La tension monte chez les SP costarmoricains. Leurs syndicats ont appris, lors d’une réunion la semaine dernière, que leur direction envisageait de réduire le nombre de gardes la nuit, dans tous les centres mixtes (professionnels et volontaires) des Côtes-d’Armor. Alors qu’eux réclament la création de postes.

Ce mercredi matin, les SP de Saint-Brieuc ont tiré une grande banderole noire sur leurs bâtiments. « Secours en danger », peut-on y lire. Des palettes ont été entassées en plein milieu de la cour de la caserne, tel un piquet de grève.

Les SPV sous pression ?

Hier, lors d’une nouvelle réunion, la direction a proposé quelques aménagements. « Du pipi de chat », s’agace un costarmoricain. L’un de ses collègues briochins explique que les CS ont déjà du mal à remplir les gardes avec des volontaires.

« Volontaires, professionnels, officiers, tout le monde est en colère », poursuit le SP briochin. Un représentant syndical explique que ces aménagements « impliquent une pression supplémentaire chez les SPV ». Ils seraient amenés à faire des gardes dans les CS de 19 h à 22 h, puis des astreintes pour le reste de la nuit.

« Le bip sonne en cas d’intervention, ça signifie qu’un engin attend qu’il arrive pour partir. C’est une pression énorme pour lui, on a déjà vu des accidents. »

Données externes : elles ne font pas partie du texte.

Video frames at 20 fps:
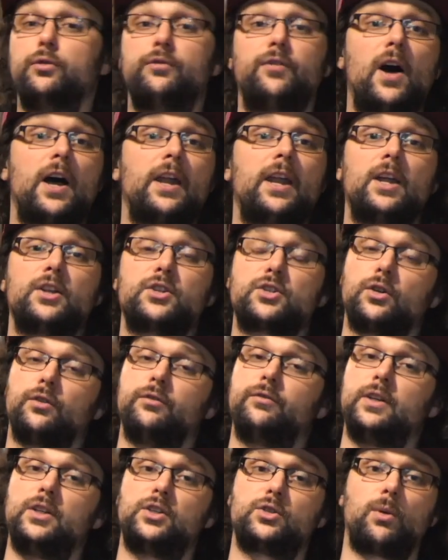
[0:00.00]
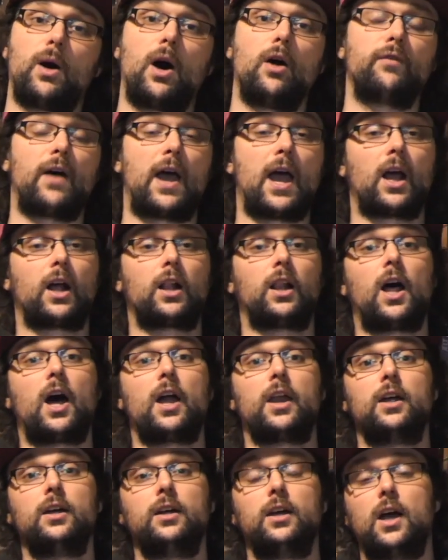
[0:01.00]
finance on V12 and
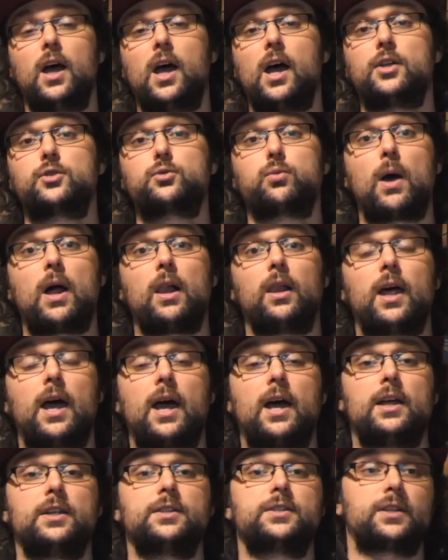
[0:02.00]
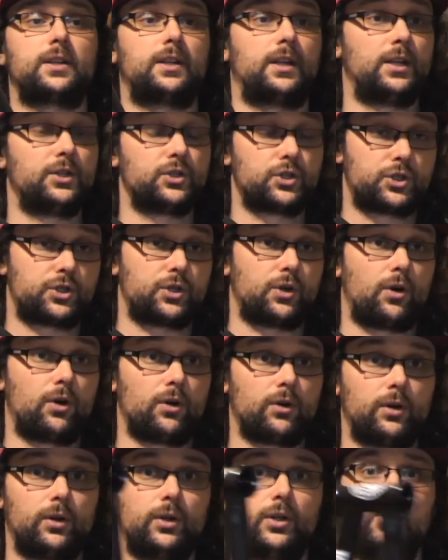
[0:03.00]
Klarna, as well as
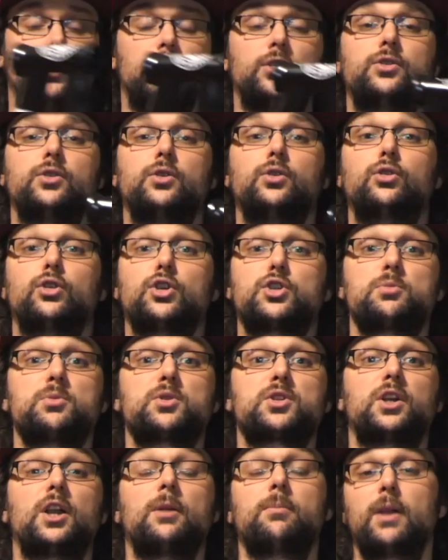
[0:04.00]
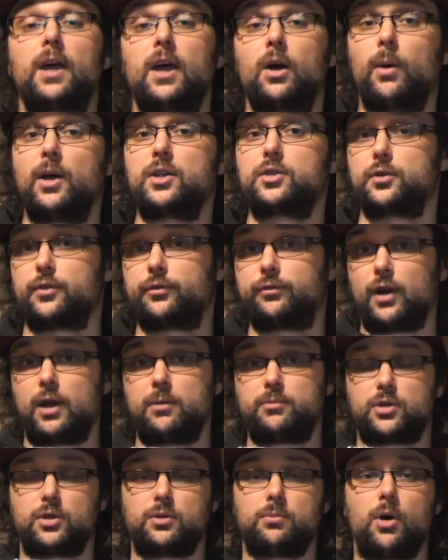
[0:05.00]
in-store. You can do Christmas Club layaways on the frames
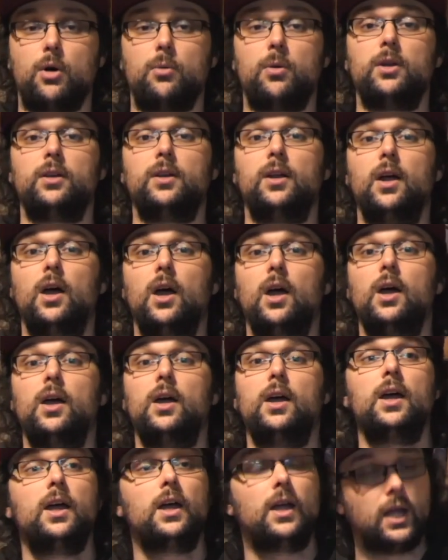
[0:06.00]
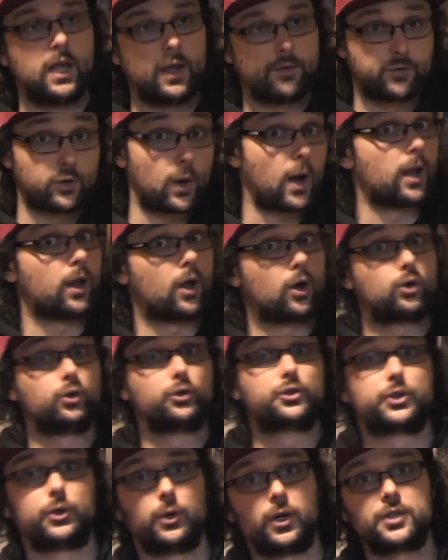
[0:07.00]
at the moment. If you are local
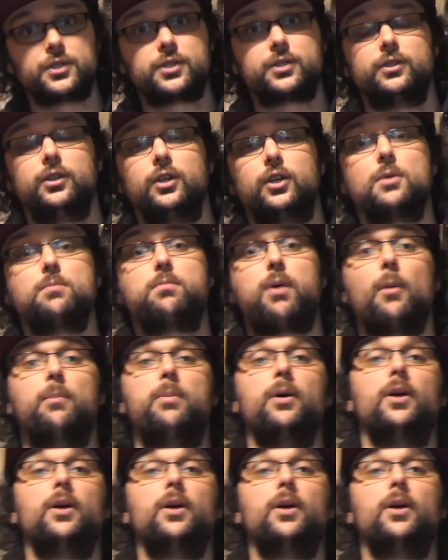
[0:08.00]
to us, you can pop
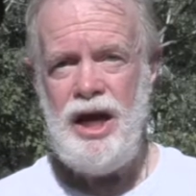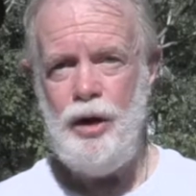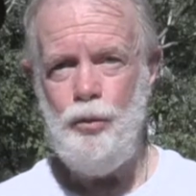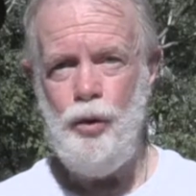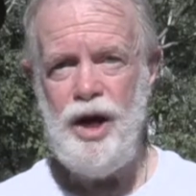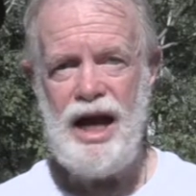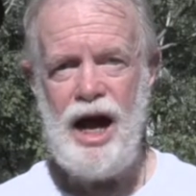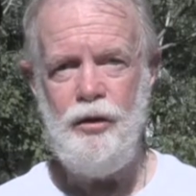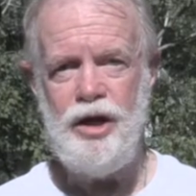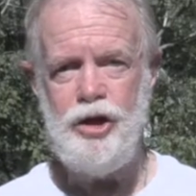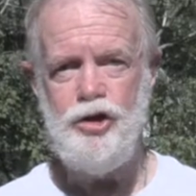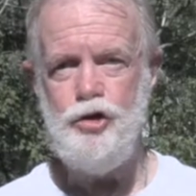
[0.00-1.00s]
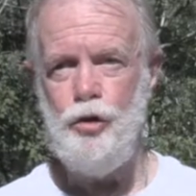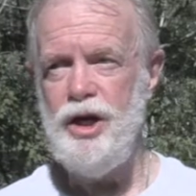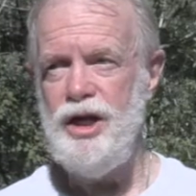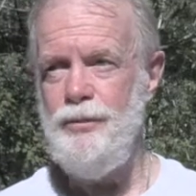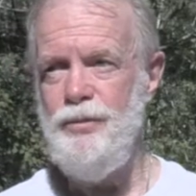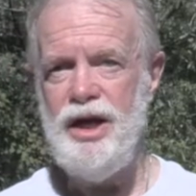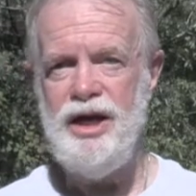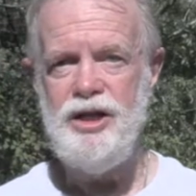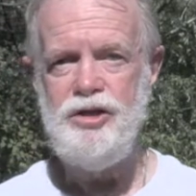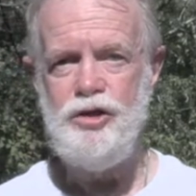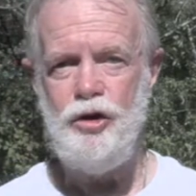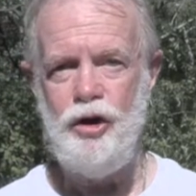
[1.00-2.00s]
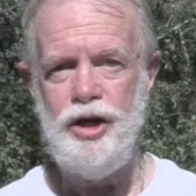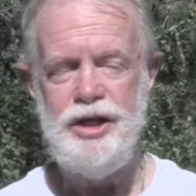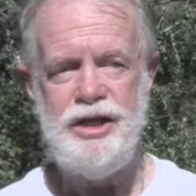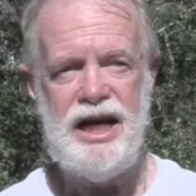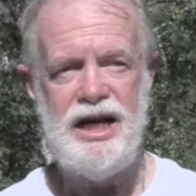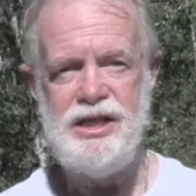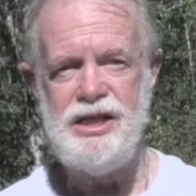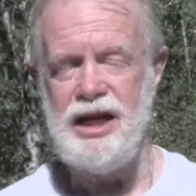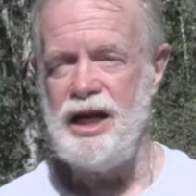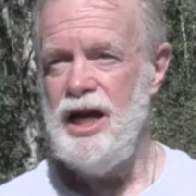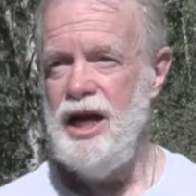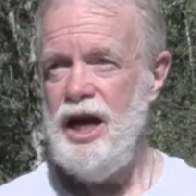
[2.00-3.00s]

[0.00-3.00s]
and went out and joined the men and started dancing.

La direction du SDIS, que nous avions contacté en fin de semaine dernière, justifiait ces aménagements au niveau des postes par les statistiques des interventions, qui sont moins nombreuses la nuit. Argument rejeté en bloc par les syndicats : « La nuit, les interventions sont plus complexes et de plus grande ampleur. »

En tout, dans le département à compter de janvier 2018, il y aurait 19 SP de garde en moins chaque nuit. Le mouvement de grogne des SP dans les CS pourrait encore prendre de l’ampleur dans les prochaines semaines. Le projet de réorganisation est présenté en comité technique la semaine prochaine et au conseil d’administration du SDIS le 6 octobre.